Written bySiddhant Pandey ·
As common as diabetes is these days, the condition is not easy to manage. However, a 22-year-old Dutch software engineer, suffering from diabetes, has perhaps made living with the medical condition a lot easier.
The engineer, Liam Zebedee, hacked into his own insulin pump and converted it into an "artificial pancreas."
Zebedee detailed the entire process on his blog. Here's how he did it.
When you have diabetes, your pancreas are secreting little to no insulin, a hormone that helps break down and store sugar and fat from the food you eat.
This leads to higher blood glucose levels in people who suffer from diabetes.
A diabetic person is required to take insulin, which can be done using insulin vials and syringes, insulin pens or insulin pumps.
A varying number of factors influence your body's insulin requirement. These include the carbohydrate content in the food you eat, stress, the amount and quality of sleep, alcohol intake, exercise, etc.
Hence, Zebedee's plan was to automate the process of recording blood glucose levels, determining required insulin accordingly, and delivering it through the insulin pump, which continuously delivers short-acting insulin throughout the day.
To enact his plan, Zebedee used a FreeStyle Libre CGM for continuous glucose monitoring, a Miaomiao transmitter to send readings to his phone, the open-source software Nightscout for T1-diabetes data-hosting and visualization, a 4,400mAh Lithium-Ion battery, an Intel Edison and Explorer HAT.
Once assembled, this contraption was operated using 'OpenAPS,' which downloads/uploads data on Nightscout and predicts insulin delivery on the pump via radio.

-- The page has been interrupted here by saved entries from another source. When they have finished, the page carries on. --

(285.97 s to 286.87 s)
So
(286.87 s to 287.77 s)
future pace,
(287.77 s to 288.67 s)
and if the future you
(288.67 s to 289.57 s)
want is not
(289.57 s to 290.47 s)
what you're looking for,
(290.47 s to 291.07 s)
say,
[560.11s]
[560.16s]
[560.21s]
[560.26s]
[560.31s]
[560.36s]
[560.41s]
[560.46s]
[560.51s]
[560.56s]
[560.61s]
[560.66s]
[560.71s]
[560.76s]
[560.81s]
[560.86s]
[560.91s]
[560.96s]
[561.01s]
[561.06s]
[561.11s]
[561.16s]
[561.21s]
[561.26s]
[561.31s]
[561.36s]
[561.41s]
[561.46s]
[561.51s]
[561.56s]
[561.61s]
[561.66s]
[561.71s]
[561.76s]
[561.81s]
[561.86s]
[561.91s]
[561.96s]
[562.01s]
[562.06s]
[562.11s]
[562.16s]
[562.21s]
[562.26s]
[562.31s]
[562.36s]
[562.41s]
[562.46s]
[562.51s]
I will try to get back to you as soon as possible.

It took Zebedee 20 hours to set up the "artificial pancreas" at a cost of $979 (approx Rs. 70,000) which excludes monthly costs of $225 for the Libre glucose sensor which lasts 14 days. Additionally, he used the Medtronic Insulin Pump that he already had.

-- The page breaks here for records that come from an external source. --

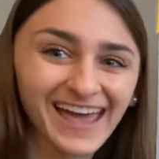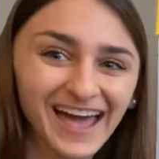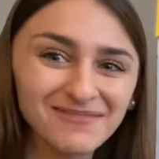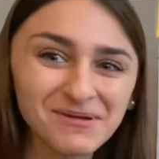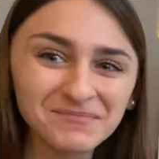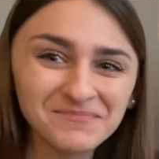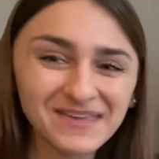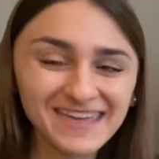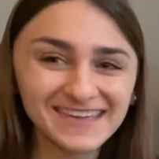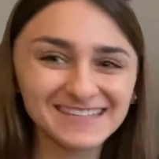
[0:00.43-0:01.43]
Hi,
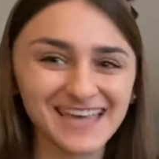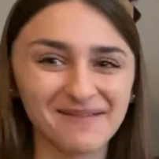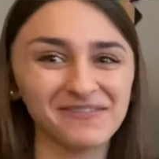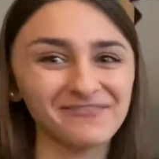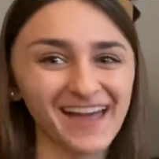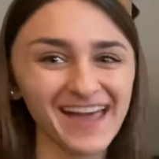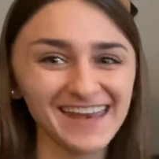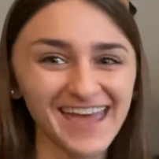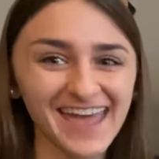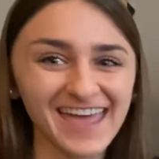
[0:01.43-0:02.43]
Bumblebees! Happy
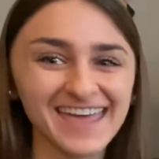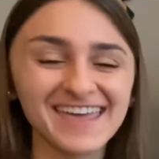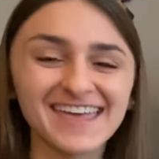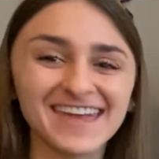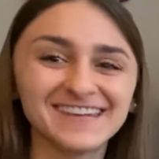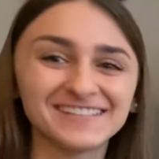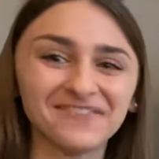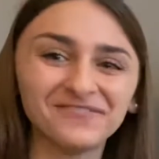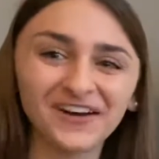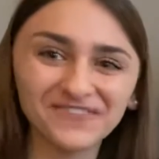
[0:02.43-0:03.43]
Friday! It is
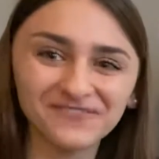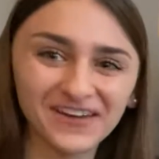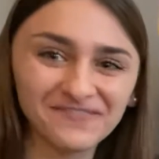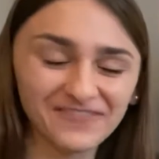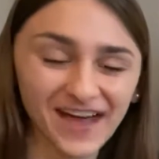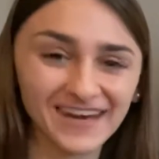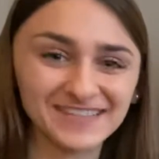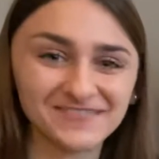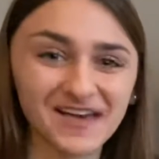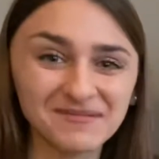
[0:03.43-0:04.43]
a fun Friday,
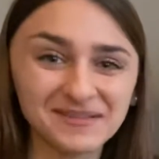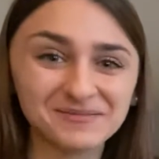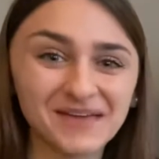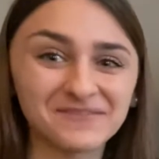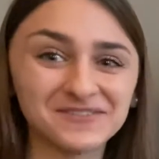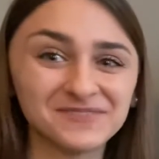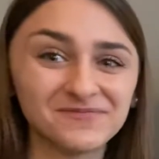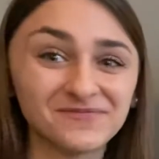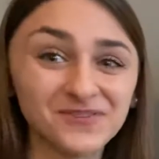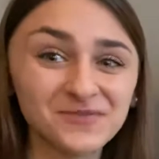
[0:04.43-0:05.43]
so that means we have a
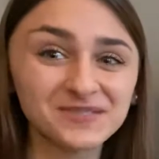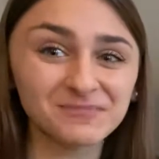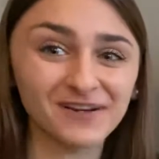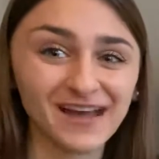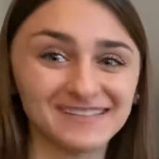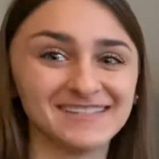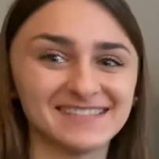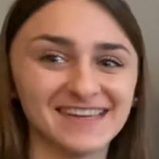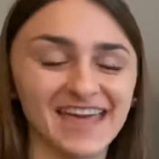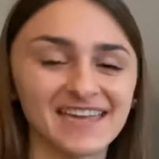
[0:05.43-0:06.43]
few surprises
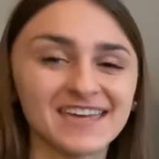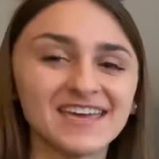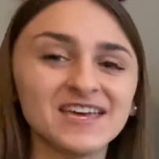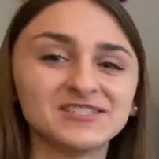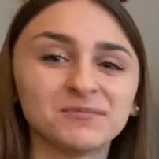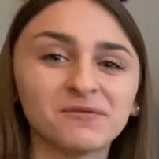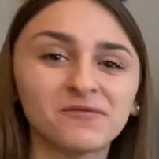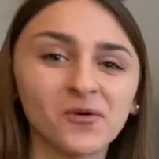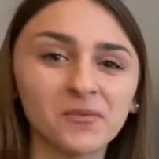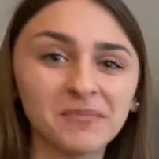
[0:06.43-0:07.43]
today. So
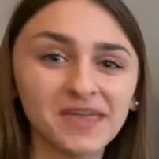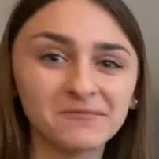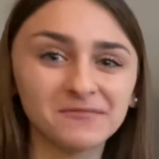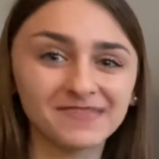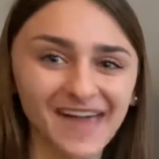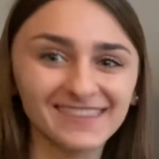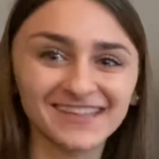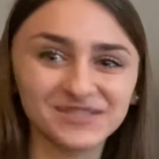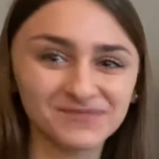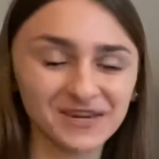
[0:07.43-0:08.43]
before we begin with that,
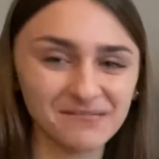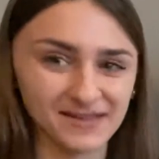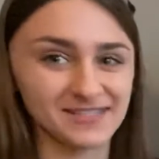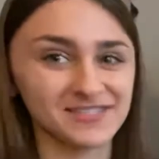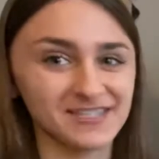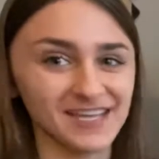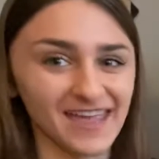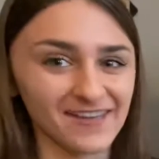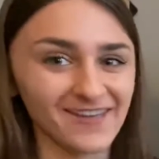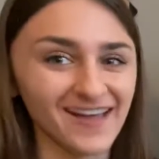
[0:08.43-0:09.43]
let's read our message
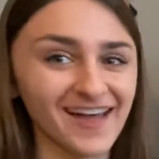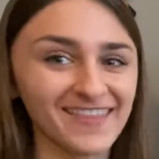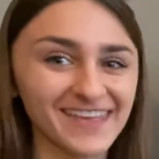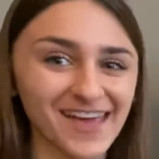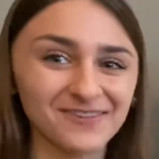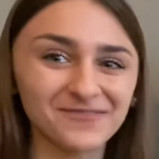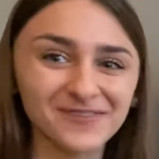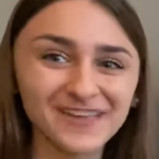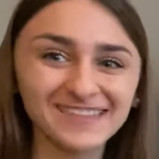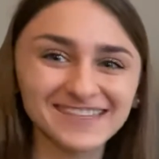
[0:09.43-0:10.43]
together. On the count of
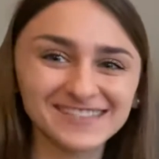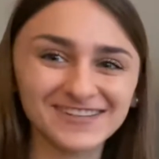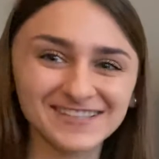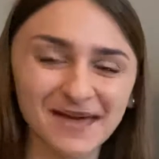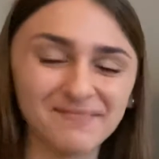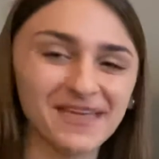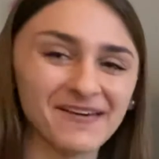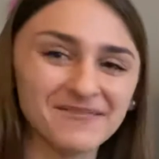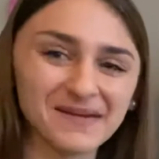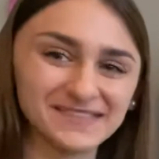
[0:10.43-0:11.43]
three, let's start tapping
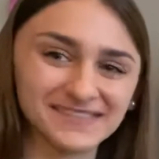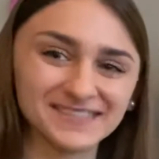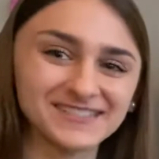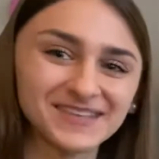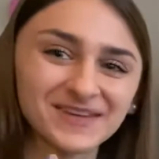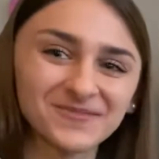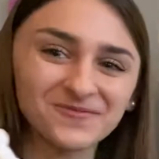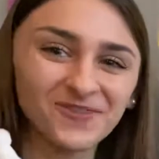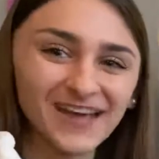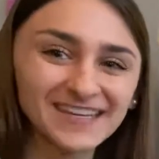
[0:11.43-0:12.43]
out our message.
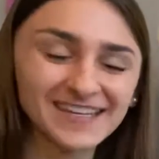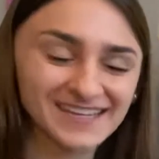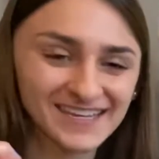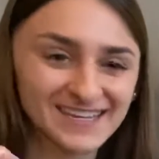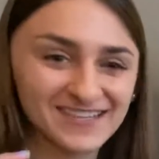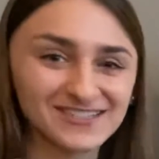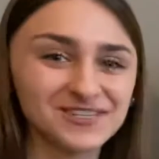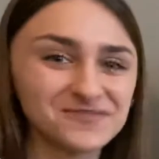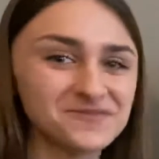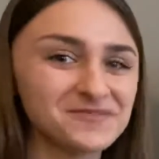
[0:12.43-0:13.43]
One,
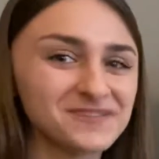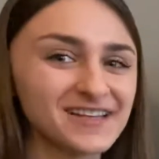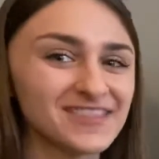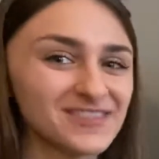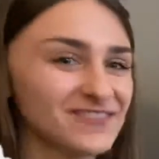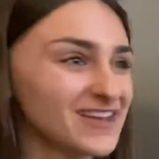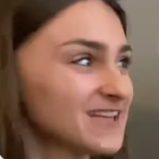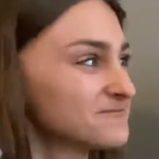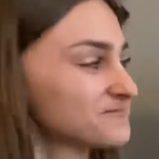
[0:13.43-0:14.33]
two, three.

Notably, Zebedee decided to take charge of his own health after struggling with medical professionals who "prefer to prescribe rather than analyze."
With diabetes, he said, you're not always in control of whether things go the right way, but you're the one responsible to deal with your body.

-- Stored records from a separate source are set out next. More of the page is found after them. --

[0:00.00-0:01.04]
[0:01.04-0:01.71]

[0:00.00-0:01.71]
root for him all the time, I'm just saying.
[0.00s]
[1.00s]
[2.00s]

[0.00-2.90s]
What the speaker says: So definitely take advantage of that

He said feeling powerless against the disease made him angry and upset with himself.
Zebedee wrote in the blog, "An OpenAPS Loop is not a catch-all solution. You still need to remember to give yourself insulin for food. And this won't help you with alcohol, probably. But it's a hell of a lot better, an order of magnitude better, than what was happening before."
He added, "I really felt like I was back in control. And that, that was empowering."